Un simbolo della Festa di Castagnatura si presenta
Ceppo, il cuore del fuoco E L’AMICO DEI BAMBINI

C’era una volta, nel bosco di Raggiolo, un grande castagno.
Era così alto che le sue fronde toccavano quasi il cielo, e così antico che conosceva tutte le storie del vento.
Per anni aveva regalato ombra d’estate, frutti d’autunno e rifugio agli animali del bosco.
Ma un giorno, sentendosi stanco e un po’ vuoto dentro, il castagno disse al bosco:
«È tempo che io mi trasformi ancora. Voglio donare il mio calore agli amici di Raggiolo.»
Così gli abitanti del borgo, con rispetto e gratitudine, tagliarono il suo tronco e ne ricavarono un ceppo grande e robusto. Lo portarono in piazza e lo accesero, proprio nel giorno della Festa di Castagnatura.
Appena le fiamme lo avvolsero, accadde qualcosa di straordinario:
una voce dolce e profonda si fece sentire, non nell’aria, ma dentro il cuore di tutti.
Diceva:
«Io sono Ceppo, il guardiano del calore e della memoria. Ardo per ricordarvi chi siete: gente del bosco, della montagna e del fuoco!»
Da quel momento, Ceppo divenne il simbolo della festa.
Intorno a lui i bambini ridevano, gli anziani raccontavano storie, e l’odore delle castagne riempiva la piazza.
Le sue fiamme non facevano paura: erano calde, gentili, come un grande abbraccio.
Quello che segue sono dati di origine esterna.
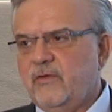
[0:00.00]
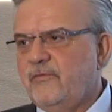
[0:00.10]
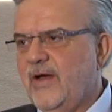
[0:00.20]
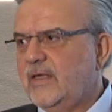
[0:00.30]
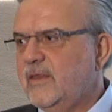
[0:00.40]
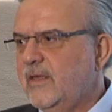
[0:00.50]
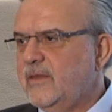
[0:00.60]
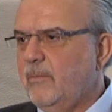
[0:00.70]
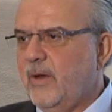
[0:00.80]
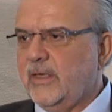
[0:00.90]
the fact that
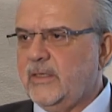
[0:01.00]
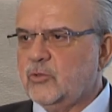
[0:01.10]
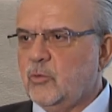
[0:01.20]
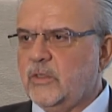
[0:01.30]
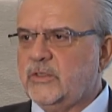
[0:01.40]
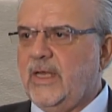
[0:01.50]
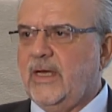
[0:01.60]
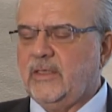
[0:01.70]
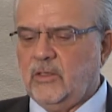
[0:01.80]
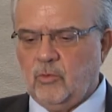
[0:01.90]
the markets were
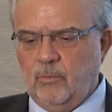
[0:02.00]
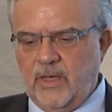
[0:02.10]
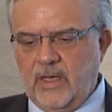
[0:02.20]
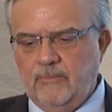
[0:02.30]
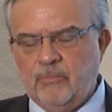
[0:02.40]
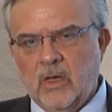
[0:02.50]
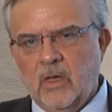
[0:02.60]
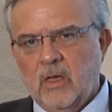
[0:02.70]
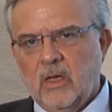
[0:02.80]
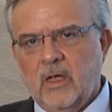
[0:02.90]
starting to be
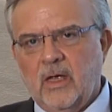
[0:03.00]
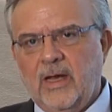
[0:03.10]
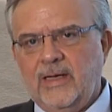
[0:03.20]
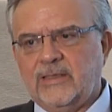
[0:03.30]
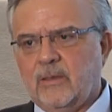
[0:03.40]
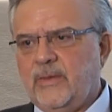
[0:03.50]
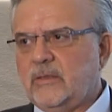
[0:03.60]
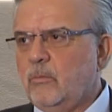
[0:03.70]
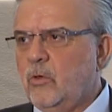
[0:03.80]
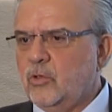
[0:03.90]
uh, a little
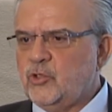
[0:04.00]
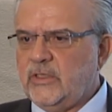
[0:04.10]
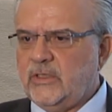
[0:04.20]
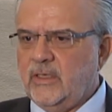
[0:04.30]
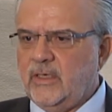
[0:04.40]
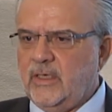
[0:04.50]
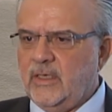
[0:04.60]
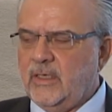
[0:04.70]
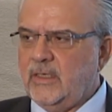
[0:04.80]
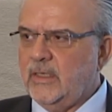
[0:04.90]
bit more jittery
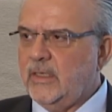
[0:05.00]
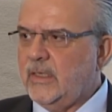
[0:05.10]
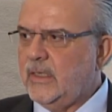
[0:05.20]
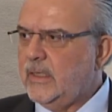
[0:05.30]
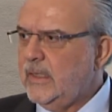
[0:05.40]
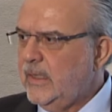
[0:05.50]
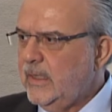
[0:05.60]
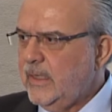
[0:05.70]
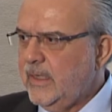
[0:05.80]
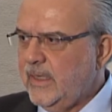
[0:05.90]
and uh,
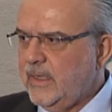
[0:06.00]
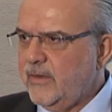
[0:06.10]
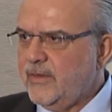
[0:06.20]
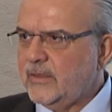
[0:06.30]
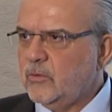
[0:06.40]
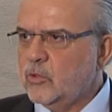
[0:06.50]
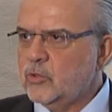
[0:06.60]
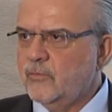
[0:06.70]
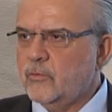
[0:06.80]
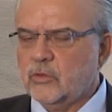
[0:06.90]
and that was
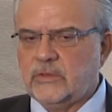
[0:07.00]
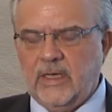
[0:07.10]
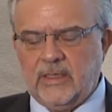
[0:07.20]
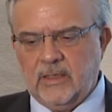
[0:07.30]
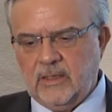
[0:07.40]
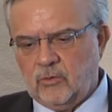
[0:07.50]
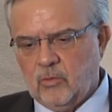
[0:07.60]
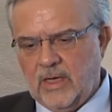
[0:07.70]
of course taken into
Quando la notte scendeva e il fuoco si faceva più piccolo, Ceppo sembrava addormentarsi.
Ma nel profondo delle sue braci restava una scintilla viva, che nessuno poteva spegnere.
Quella scintilla dormiva tranquilla per un anno intero, finché tornava l’autunno…
e con esso, la festa, la gente, la vita.
Allora Ceppo si risvegliava e il suo cuore di fuoco tornava a battere.
Ogni volta un po’ diverso, ogni volta un po’ più saggio.
Dicono che, se guardi bene tra le fiamme, puoi vedere il suo sorriso: due occhi che brillano e una bocca che saluta.
Ceppo è lì, che vi osserva e vi ringrazia.
Perché finché ci sarà qualcuno intorno al fuoco, a raccontare storie e a condividere calore, finché ci saranno bambini a corrergli intorno Ceppo continuerà a vivere, e il suo cuore non smetterà mai di ardere.